Alan Cox, an engineer with professional experience of microwave transmission, expressed concern that radiation from the mast could affect his daughter's health.

The family home in Hitchin Road, Letchworth, Herts, is just 24 metres (78 feet) from the site of the proposed mast.

Mr Cox's 26-year-old daughter suffers from neurological problems following brain injury at birth and is in the house most of the time, with her mother as full-time carer.

In a ruling at London's High Court today, deputy judge Robin Purchas QC said Mr Cox remained concerned about the neurological effects on his daughter of microwave radiation from the proposed mast.

Mr Cox, a member of the Institution of Engineering and Technology, asked the court to quash planning permission for the 10-metre (33 feet) high column with three antennae granted by a Government planning inspector to T-Mobile UK Ltd.

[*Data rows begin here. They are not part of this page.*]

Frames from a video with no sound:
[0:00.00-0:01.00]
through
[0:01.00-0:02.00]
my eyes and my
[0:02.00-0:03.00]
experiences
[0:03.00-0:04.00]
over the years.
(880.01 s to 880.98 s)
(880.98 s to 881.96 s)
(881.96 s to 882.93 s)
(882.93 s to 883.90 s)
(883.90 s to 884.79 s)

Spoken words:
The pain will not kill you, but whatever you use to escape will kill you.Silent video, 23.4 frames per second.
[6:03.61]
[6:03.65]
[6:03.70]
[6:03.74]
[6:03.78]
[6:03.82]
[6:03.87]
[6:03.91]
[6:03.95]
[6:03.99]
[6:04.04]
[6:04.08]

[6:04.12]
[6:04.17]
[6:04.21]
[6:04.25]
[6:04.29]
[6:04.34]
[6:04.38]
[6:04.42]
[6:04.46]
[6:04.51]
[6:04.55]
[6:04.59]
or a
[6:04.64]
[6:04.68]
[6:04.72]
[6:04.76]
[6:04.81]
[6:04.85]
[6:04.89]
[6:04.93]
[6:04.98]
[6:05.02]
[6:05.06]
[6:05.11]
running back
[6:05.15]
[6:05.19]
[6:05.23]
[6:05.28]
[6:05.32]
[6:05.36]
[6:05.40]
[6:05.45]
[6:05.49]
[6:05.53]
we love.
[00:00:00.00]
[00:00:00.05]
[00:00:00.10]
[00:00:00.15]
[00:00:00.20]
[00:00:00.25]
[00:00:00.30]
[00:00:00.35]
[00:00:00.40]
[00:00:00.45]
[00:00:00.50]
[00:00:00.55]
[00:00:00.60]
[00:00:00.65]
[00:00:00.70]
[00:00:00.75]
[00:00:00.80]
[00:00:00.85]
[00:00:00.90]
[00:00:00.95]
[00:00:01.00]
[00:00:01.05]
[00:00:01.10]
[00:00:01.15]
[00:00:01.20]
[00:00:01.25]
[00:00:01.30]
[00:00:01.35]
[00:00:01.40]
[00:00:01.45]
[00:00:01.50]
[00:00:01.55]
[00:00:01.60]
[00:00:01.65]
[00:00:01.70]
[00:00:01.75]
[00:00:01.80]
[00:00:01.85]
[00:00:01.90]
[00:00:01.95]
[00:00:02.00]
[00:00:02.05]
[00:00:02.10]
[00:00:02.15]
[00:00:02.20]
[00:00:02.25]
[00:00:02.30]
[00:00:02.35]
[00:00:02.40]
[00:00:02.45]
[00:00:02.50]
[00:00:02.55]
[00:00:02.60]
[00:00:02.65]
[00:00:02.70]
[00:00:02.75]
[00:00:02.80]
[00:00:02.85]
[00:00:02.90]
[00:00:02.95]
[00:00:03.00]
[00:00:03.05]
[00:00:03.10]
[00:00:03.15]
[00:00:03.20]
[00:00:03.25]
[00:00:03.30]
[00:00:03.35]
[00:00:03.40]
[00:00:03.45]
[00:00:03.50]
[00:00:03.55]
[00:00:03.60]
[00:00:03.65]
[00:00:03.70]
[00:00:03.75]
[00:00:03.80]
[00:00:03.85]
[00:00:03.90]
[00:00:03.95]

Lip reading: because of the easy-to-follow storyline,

Rejecting the application, Judge Purchas ruled the inspector had been entitled to find there was little objective evidence to support local fears about the mast.

The judge said there had also been sufficient evidence to support the inspector's conclusion that the microwave emissions would be well within guidelines laid down by the International Commission on Non-Ionising Radiation Protection (ICNIRP).

The case went to the inspector after North Hertfordshire District Council refused the mast planning permission on the grounds that it would be inappropriate development.

In February 2007, the inspector allowed T-Mobile's appeal against the council's refusal, triggering today's High Court challenge.

Richard Buxton, solicitor for Mr Cox, said: "We are very concerned about the judgment and are considering whether to appeal.

"The case raises important issues about disclosure of information to the inspector.

"T-Mobile said it was enclosing a particular document about exposure to mast emissions, but it was not there. We say that was crucial."